A group from the University of Washington in Seattle recently published the results of a functional screen called a “deep mutational scan.” This approach lets scientists systematically change every building block, the amino acids, of a protein to every other possible amino acid and see how the protein is affected. In this screen, they focused on around 200 amino acids that make up the specific part of the SARS-CoV-2 spike protein that binds to the receptor on human cells and lets the virus enter. The tools they created are all freely available. Having a functional map like this is important because if there are changes that make the virus bind less well, it’s unlikely we’d see those changes become dominant; those positions might be unlikely to mutate and therefore good targets for vaccines or therapeutics to have a lasting effect. The other reason a map like this is useful is so that if a new mutation appears in the virus, we can predict how it will affect binding – especially important if it makes the virus bind more strongly, as it did for 46% of the variants in this study. But this is also just another piece of the puzzle; better binding alone does not mean the virus will be more dangerous, which is why we need complementary research in all dimensions of this.
These pre-prints collectively demonstrate both the power of putting results out early so that others can build on them and ask the important questions, and the challenges of work entering the public domain before it has undergone peer review which might make it more ready for the spotlight. When the pre-print from Los Alamos was first released in April, it become something of a cautionary tale about when very preliminary results are over-interpreted both by the authors and especially in the media.

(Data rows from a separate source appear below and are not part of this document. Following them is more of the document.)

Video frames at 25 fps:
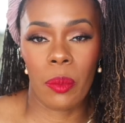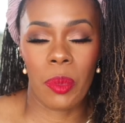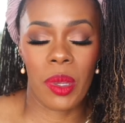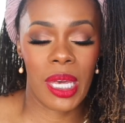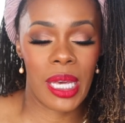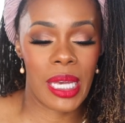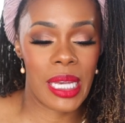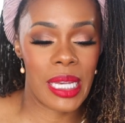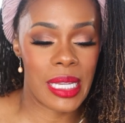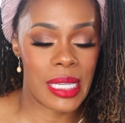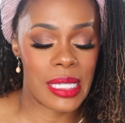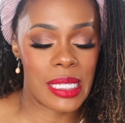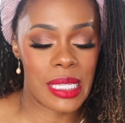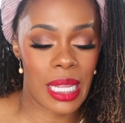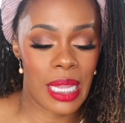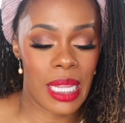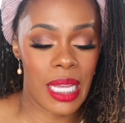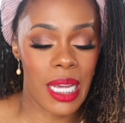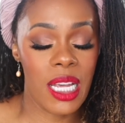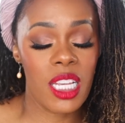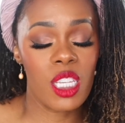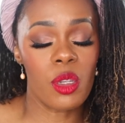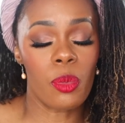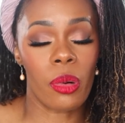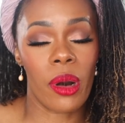Because
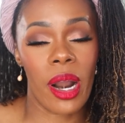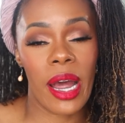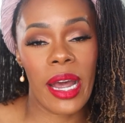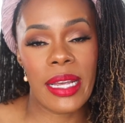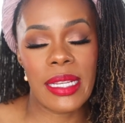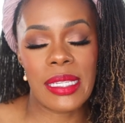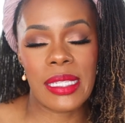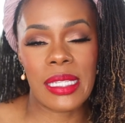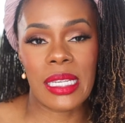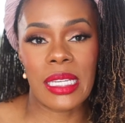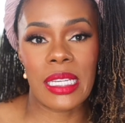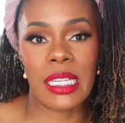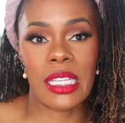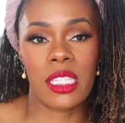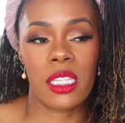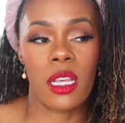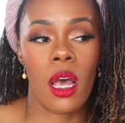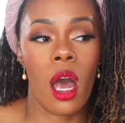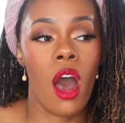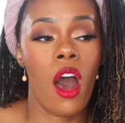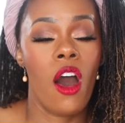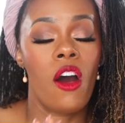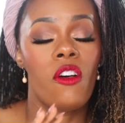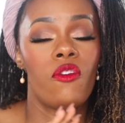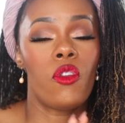these prices
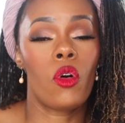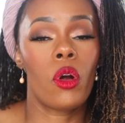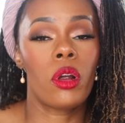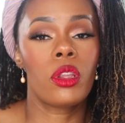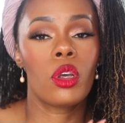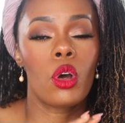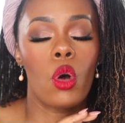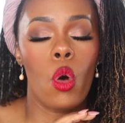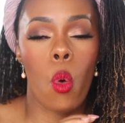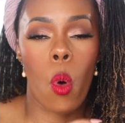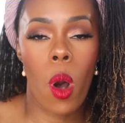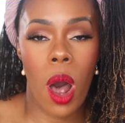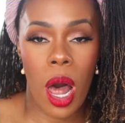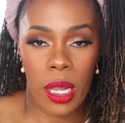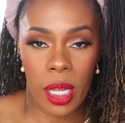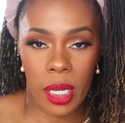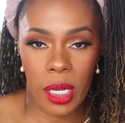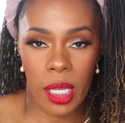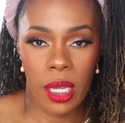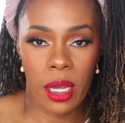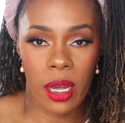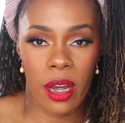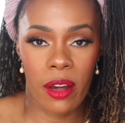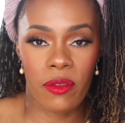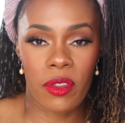for the
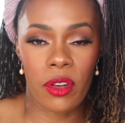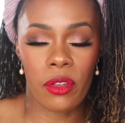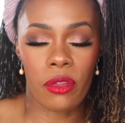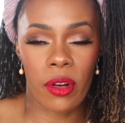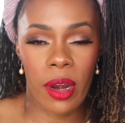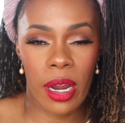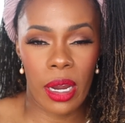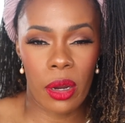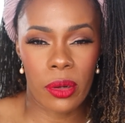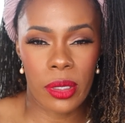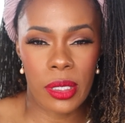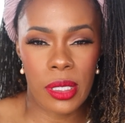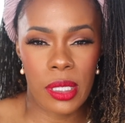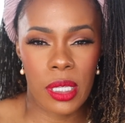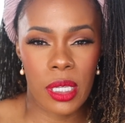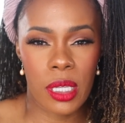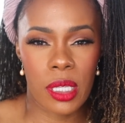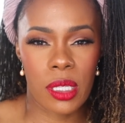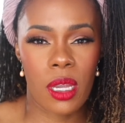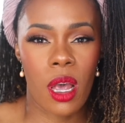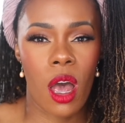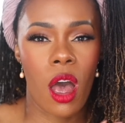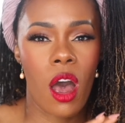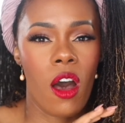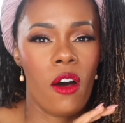quality of the
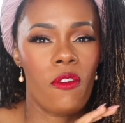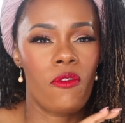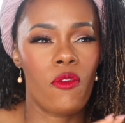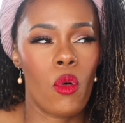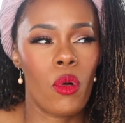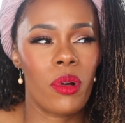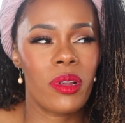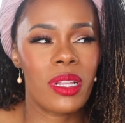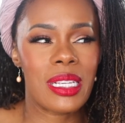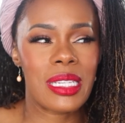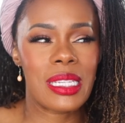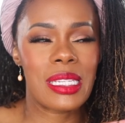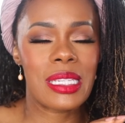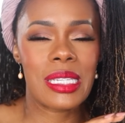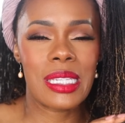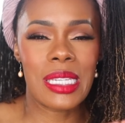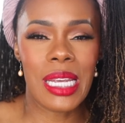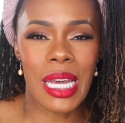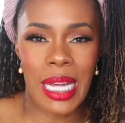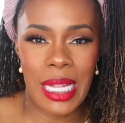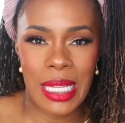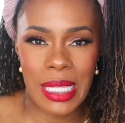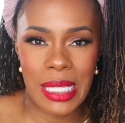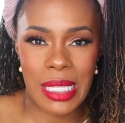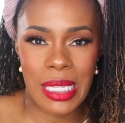fragrances, for the
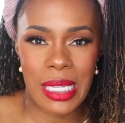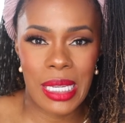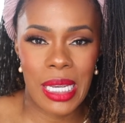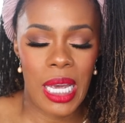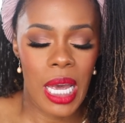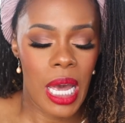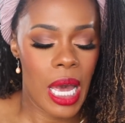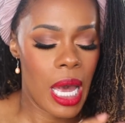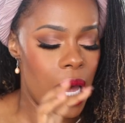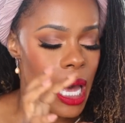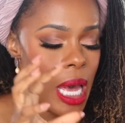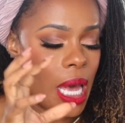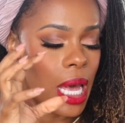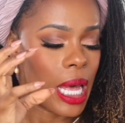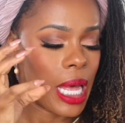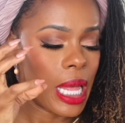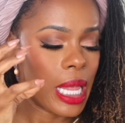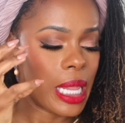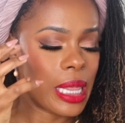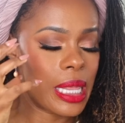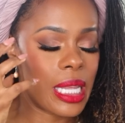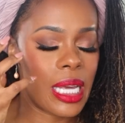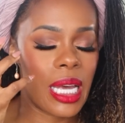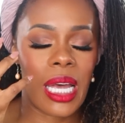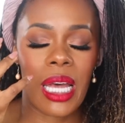scent,
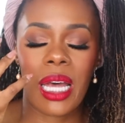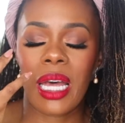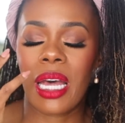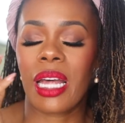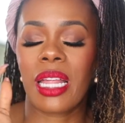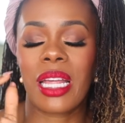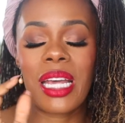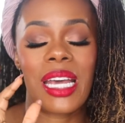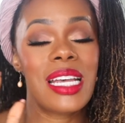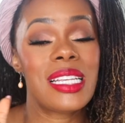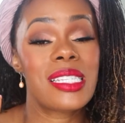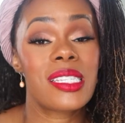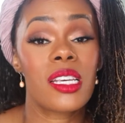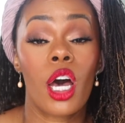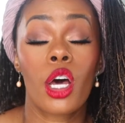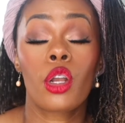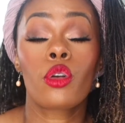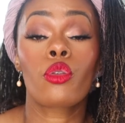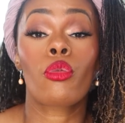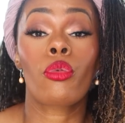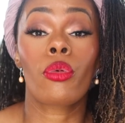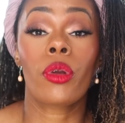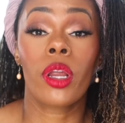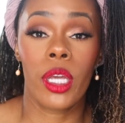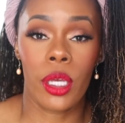it's
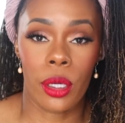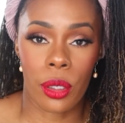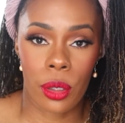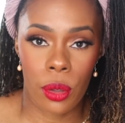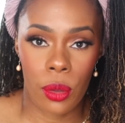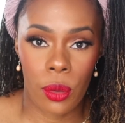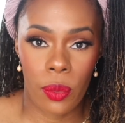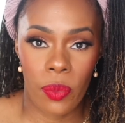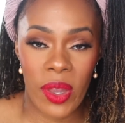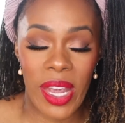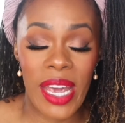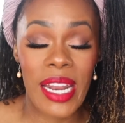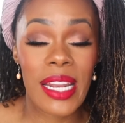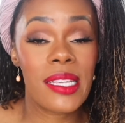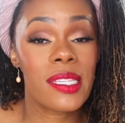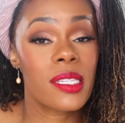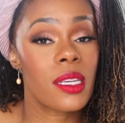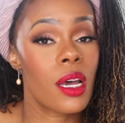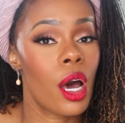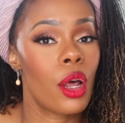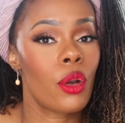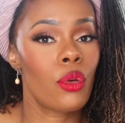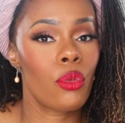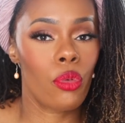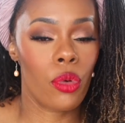unreal. It is
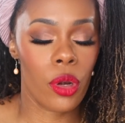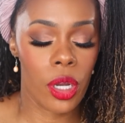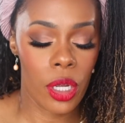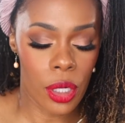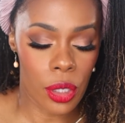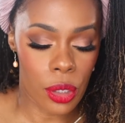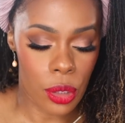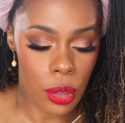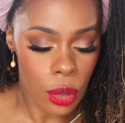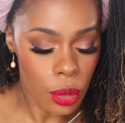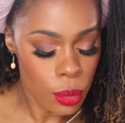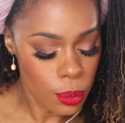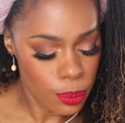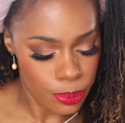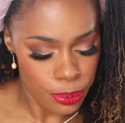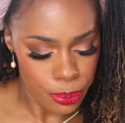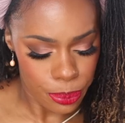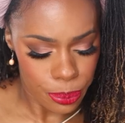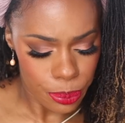unreal.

Although the focus of the study itself was mostly about the creation of an important data analysis pipeline, the idea that a more contagious strain was circulating rose to the forefront – hyped by an LA Times article that ran away with this angle. Now that the study has undergone peer review, it has been published in Cell, with an accompanying commentary piece that discusses its limitations. Its early release in pre-print, however, has enabled other groups in the months since to start to test their hypothesis and build on their important core premise: that we need to be using genomics to study the effects of the mutations in the novel coronavirus right away.
* Pre-print status means that the research has been completed and the paper has been written, but not yet undergone the peer review that would raise key concerns and often ask for additional supporting experiments.